[Saved entries]

====

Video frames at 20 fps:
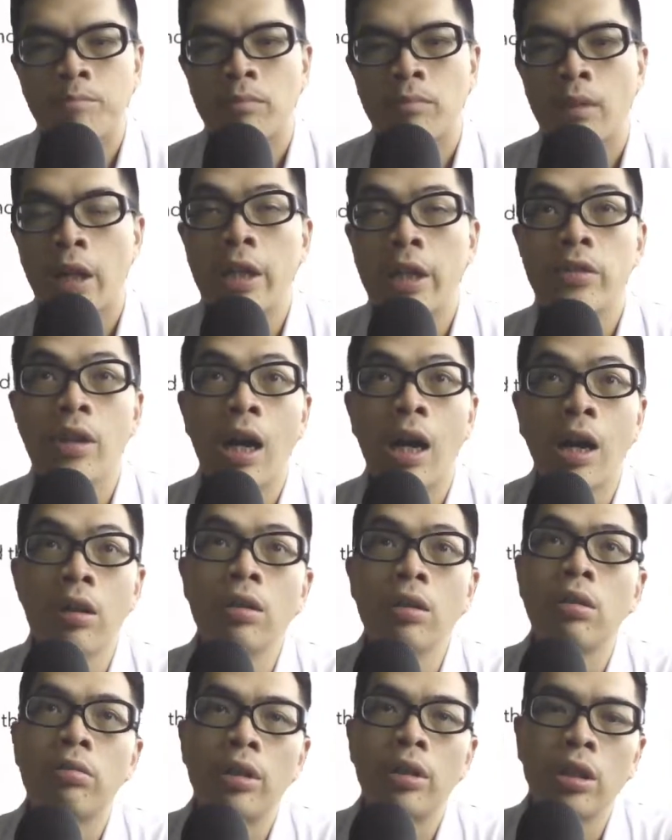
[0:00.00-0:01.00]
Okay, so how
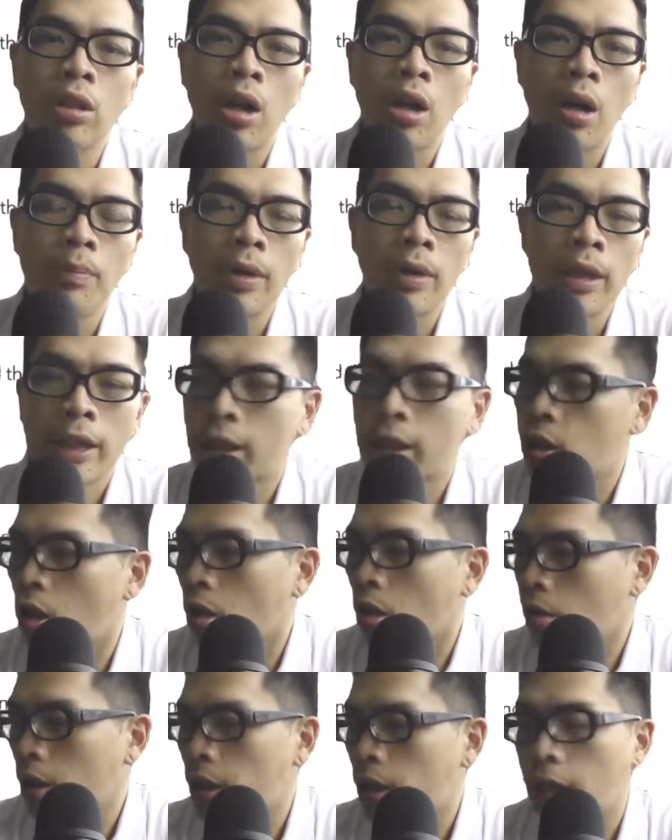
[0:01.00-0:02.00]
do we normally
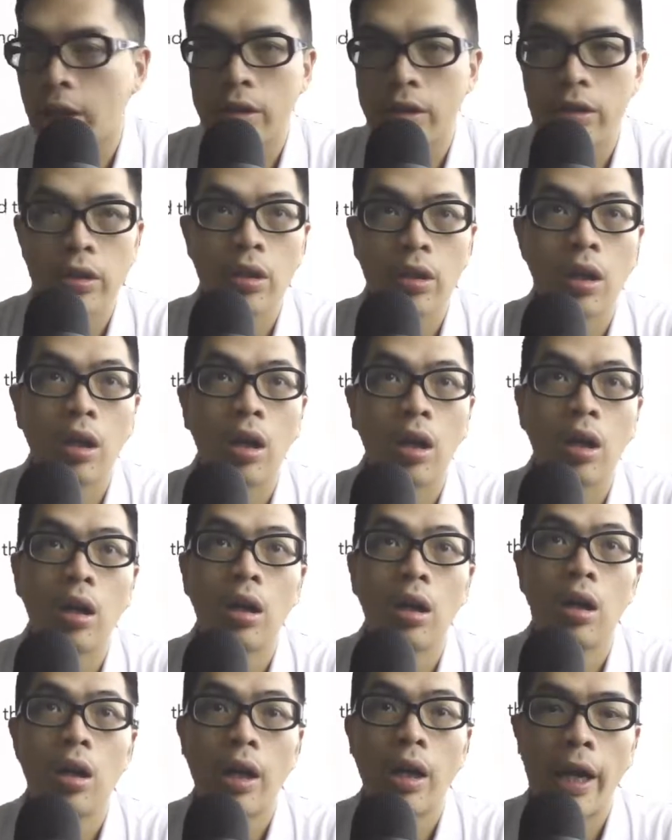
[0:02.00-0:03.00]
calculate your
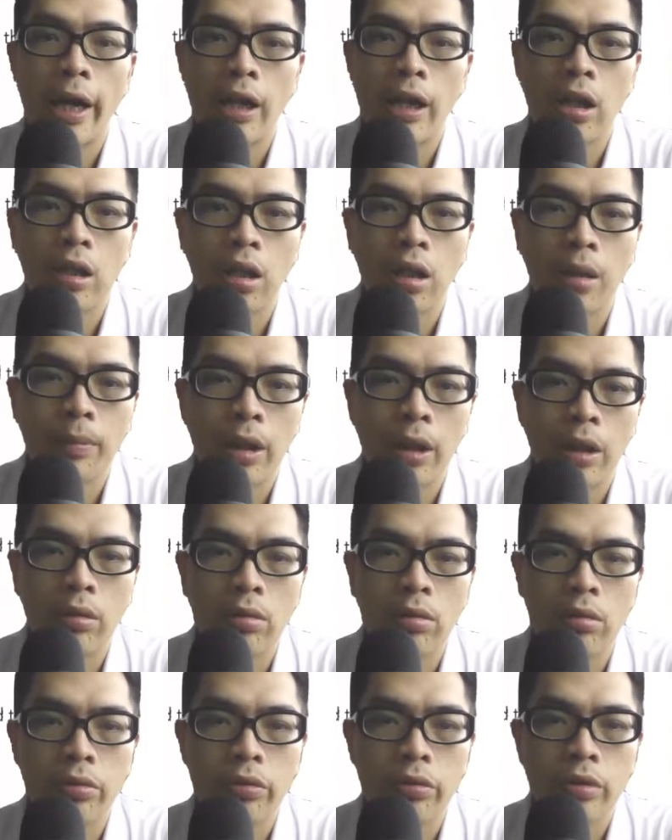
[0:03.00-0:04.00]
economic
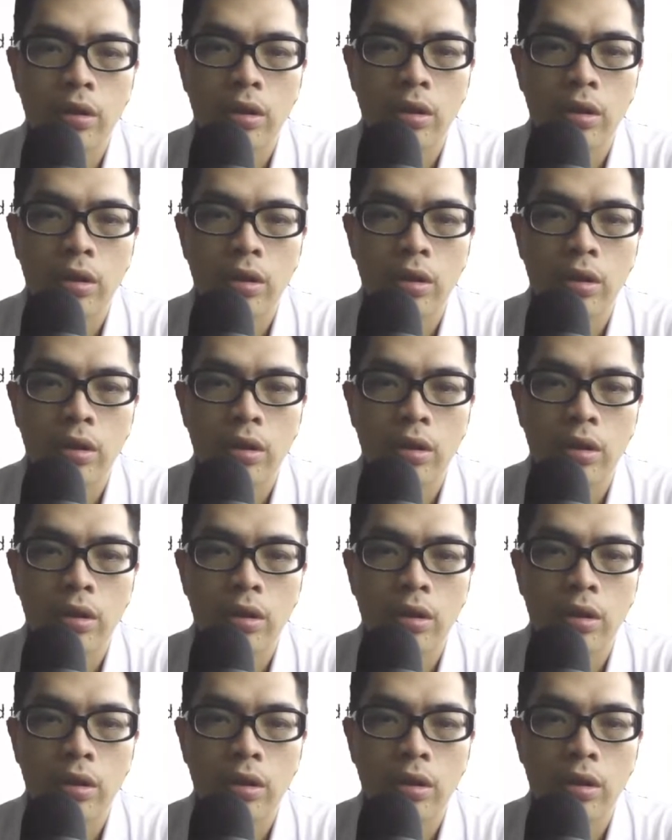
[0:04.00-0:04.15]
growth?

====

TASK OBJECTIVE
Copy all entries exactly; skip pictures.

EXERCISE OUTPUT
Video frames at 20 fps:
[0:00.00-0:01.00]
Okay, so how
[0:01.00-0:02.00]
do we normally
[0:02.00-0:03.00]
calculate your
[0:03.00-0:04.00]
economic
[0:04.00-0:04.15]
growth?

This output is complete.